Mar 23 2014
Last week a veteran of Idaho Republican politics pitched to me a simple case for a big reason the outsider candidates – insurgent or Tea Party-aligned by other verbiage – are unlikely to do well in the May primary elections.
The idea is that many pro-Republican voters do not self-identify as Republicans.
They may consider themselves “conservative” (a slippery term these days, but employed in self-definition) and may vote for Republicans, but they don’t really consider themselves part of the party. These people are individualists and by inclination not joiners. Many of them may decline to sign a paper identifying themselves as Republicans.
And that could impair the base of support for the insurgency campaigns, such as for Russ Fulcher for governor and Bryan Smith for Congress. The self-identified Republicans may be more establishment in temperament, may be more willing to sign the paper (as may some Democrats who become “primary Republicans”) which may help people like current Governor C.L .”Butch” Otter and Representative Mike Simpson toward re-election.
There’s certainly good reason for taking this line of argument, which seems to be accepted wisdom among many Idaho Republican leaders, quite seriously, as at least some people associated with the insurgency campaigns certainly do.
One reason is that in 2012, when the Republican primary was closed to declared party members only, insurgent candidates (mainly for the legislature) did poorly at the polls.

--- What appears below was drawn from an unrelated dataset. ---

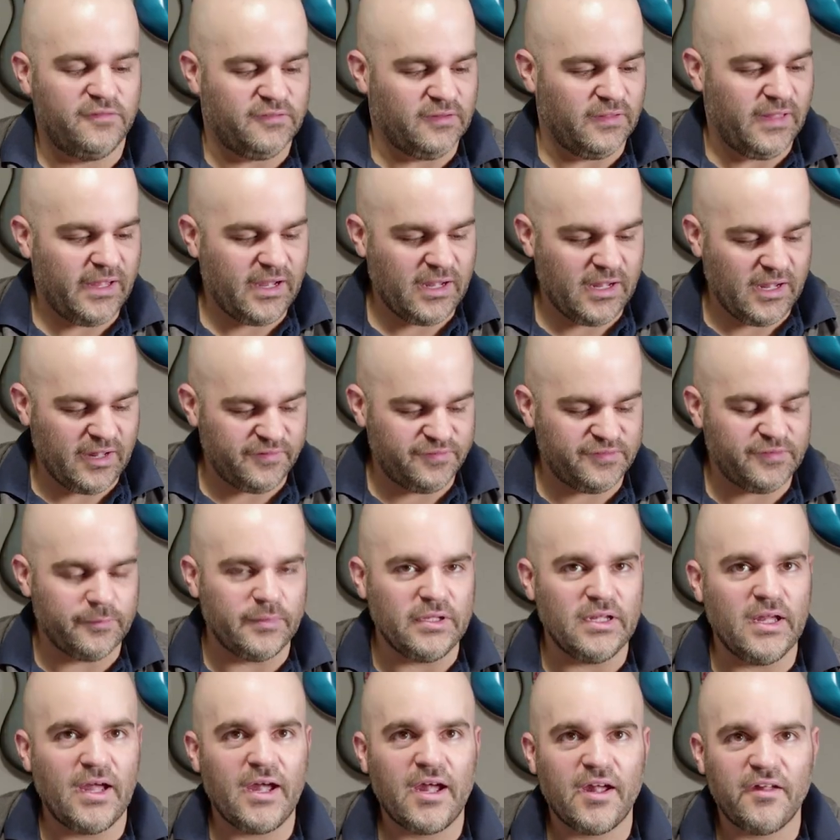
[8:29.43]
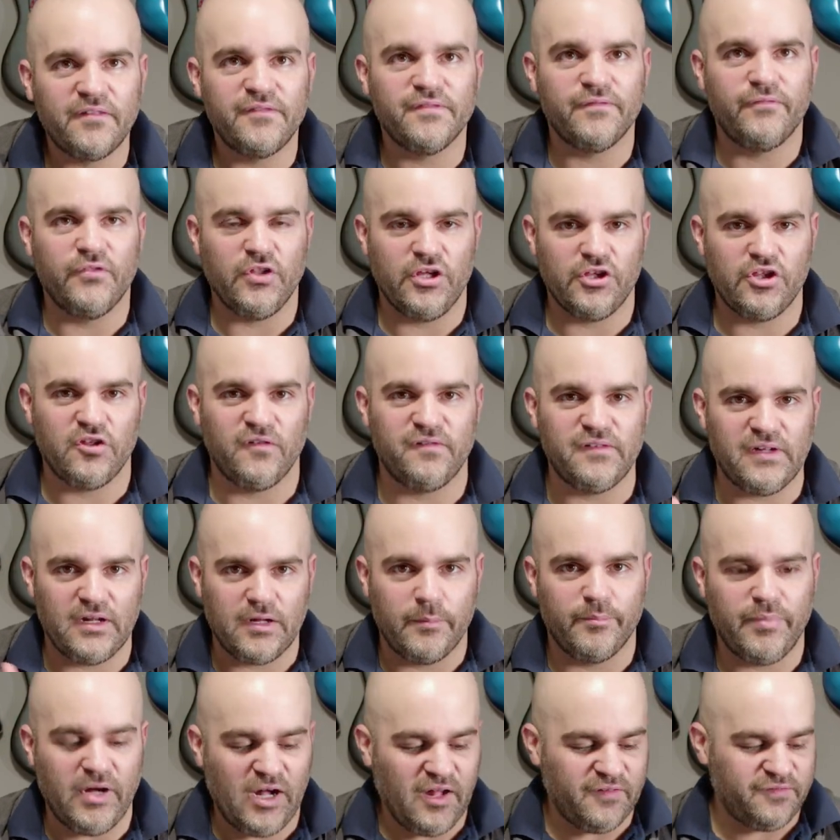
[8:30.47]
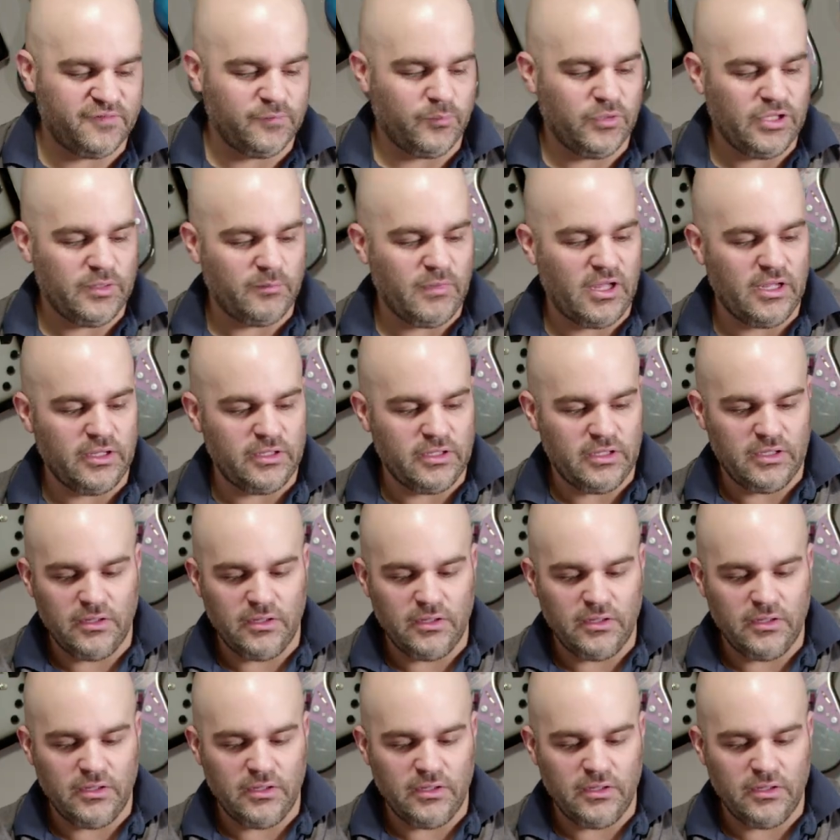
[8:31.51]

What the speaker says: And so that has to be as flush as I can possibly make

Another, more subjective reason but evidently quite real, is the description of the insurgent base by other Republicans as “a herd of cats” – the standard description, and often spoken in frustration. It makes sense. These are, after all, people who don’t like to organize, aren’t big on strong commitments to groups (their most in-common complaint, after all, is against government and regulation generally) and aren’t notably trusting of political types.

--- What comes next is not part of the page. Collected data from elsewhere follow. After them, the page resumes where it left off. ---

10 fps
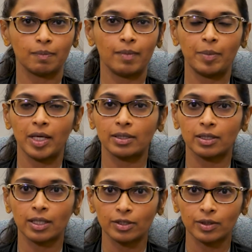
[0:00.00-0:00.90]
maybe
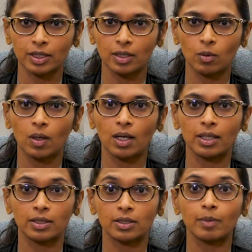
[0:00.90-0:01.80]
other countries in the world,
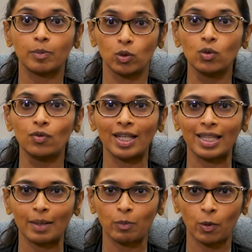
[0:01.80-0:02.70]
it's approved at
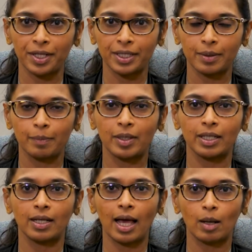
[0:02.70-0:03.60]
that point. But
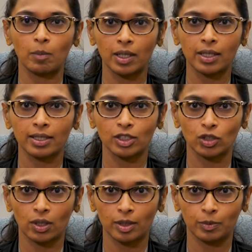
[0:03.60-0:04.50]
in Alberta, it's
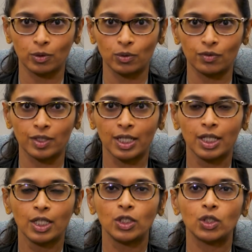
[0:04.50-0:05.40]
not approved.
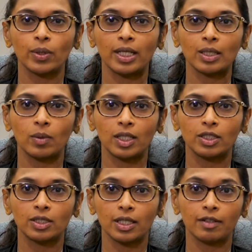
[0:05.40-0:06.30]
So in other
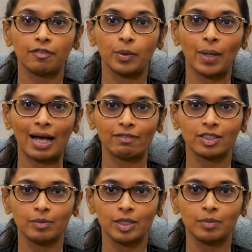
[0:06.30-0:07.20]
words, if you have
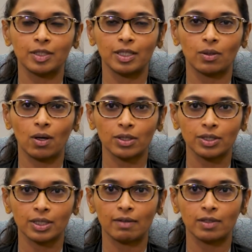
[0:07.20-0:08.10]
symptoms and your
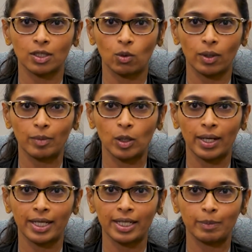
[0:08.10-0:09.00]
oxygen levels are going below
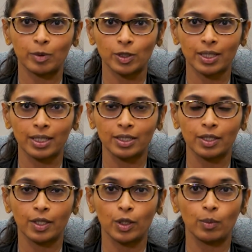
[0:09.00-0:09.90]
88%,
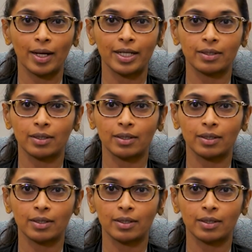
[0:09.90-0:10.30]
you might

There may be some significant limiters on the theory. One is that many people may have Republican-registered in 2012 and never changed away from that, which would mean they can vote in the May Republican primary.
There’s also the relatively short primary season, just a couple of months, to try to familiarize voters with a bunch of names they’ve not seen before. Otter and Simpson are known quantities; the outsiders will have to convince votes not only that they should not vote once again, as they have so many times before, for these candidates; they will have to make clear who they, the challengers, are, and why they would be better.
It’s a tall order.
Whoever is right may matter a lot. Idaho this season has a string of these insurgent/establishment contests for offices running from the U.S. House and governor to lieutenant governor, secretary of state, attorney general, superintendent of public instruction, and a bunch of legislative seats (not that the list stops there). If one side or the other sweeps the contests – which on balance seems a more likely outcome than an even split – not only the tone but some of the substance of the way Idaho is governed would be affected.
But it’s difficult to engineer that kind of change by changing the election laws. The new edition of the magazine Governing points this out in looking nationally at the new rules many states have imposed on voting requirements: “Adding obstacles to voting is clearly something that’s a problem for individual voters. However, the cumulative impact of voting-rule changes on determining the winner of key races looks more likely to be hit and miss in 2014.”